Work to be completed: Exactly as they appear, output all of the records. Skip any images.

[Saved entries]
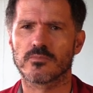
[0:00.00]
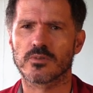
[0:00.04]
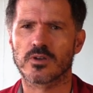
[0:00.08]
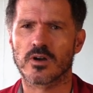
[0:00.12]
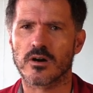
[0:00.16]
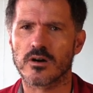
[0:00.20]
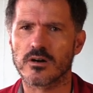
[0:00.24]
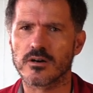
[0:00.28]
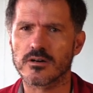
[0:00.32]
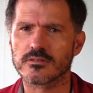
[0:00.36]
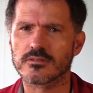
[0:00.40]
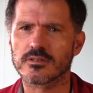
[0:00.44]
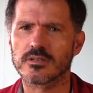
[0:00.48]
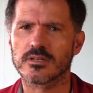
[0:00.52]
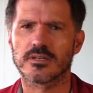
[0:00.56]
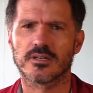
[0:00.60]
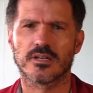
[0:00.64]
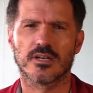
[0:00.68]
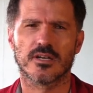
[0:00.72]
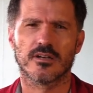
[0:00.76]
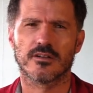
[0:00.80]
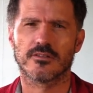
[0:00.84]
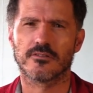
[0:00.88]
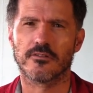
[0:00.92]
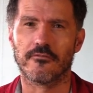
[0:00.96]
guard,
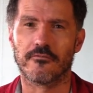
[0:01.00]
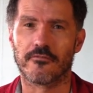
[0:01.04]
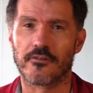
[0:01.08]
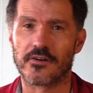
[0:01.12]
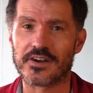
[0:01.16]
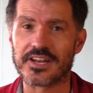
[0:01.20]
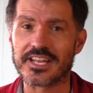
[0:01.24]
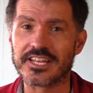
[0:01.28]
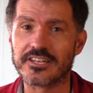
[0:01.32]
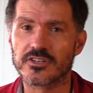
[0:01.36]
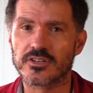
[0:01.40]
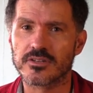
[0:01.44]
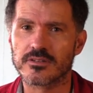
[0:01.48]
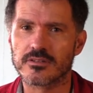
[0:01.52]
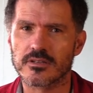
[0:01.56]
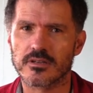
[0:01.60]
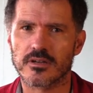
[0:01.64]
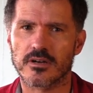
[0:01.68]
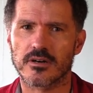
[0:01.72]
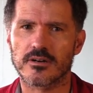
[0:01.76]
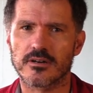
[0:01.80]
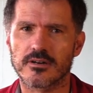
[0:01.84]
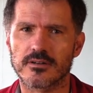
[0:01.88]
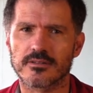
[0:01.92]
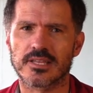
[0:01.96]
the Varangian
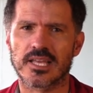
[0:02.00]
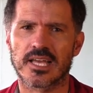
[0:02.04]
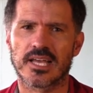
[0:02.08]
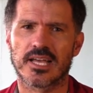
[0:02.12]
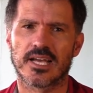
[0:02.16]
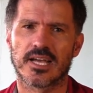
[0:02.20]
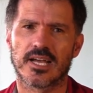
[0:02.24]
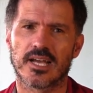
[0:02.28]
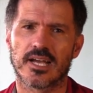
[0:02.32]
guard.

Solution to the problem:
[0:00.00]
[0:00.04]
[0:00.08]
[0:00.12]
[0:00.16]
[0:00.20]
[0:00.24]
[0:00.28]
[0:00.32]
[0:00.36]
[0:00.40]
[0:00.44]
[0:00.48]
[0:00.52]
[0:00.56]
[0:00.60]
[0:00.64]
[0:00.68]
[0:00.72]
[0:00.76]
[0:00.80]
[0:00.84]
[0:00.88]
[0:00.92]
[0:00.96]
guard,
[0:01.00]
[0:01.04]
[0:01.08]
[0:01.12]
[0:01.16]
[0:01.20]
[0:01.24]
[0:01.28]
[0:01.32]
[0:01.36]
[0:01.40]
[0:01.44]
[0:01.48]
[0:01.52]
[0:01.56]
[0:01.60]
[0:01.64]
[0:01.68]
[0:01.72]
[0:01.76]
[0:01.80]
[0:01.84]
[0:01.88]
[0:01.92]
[0:01.96]
the Varangian
[0:02.00]
[0:02.04]
[0:02.08]
[0:02.12]
[0:02.16]
[0:02.20]
[0:02.24]
[0:02.28]
[0:02.32]
guard.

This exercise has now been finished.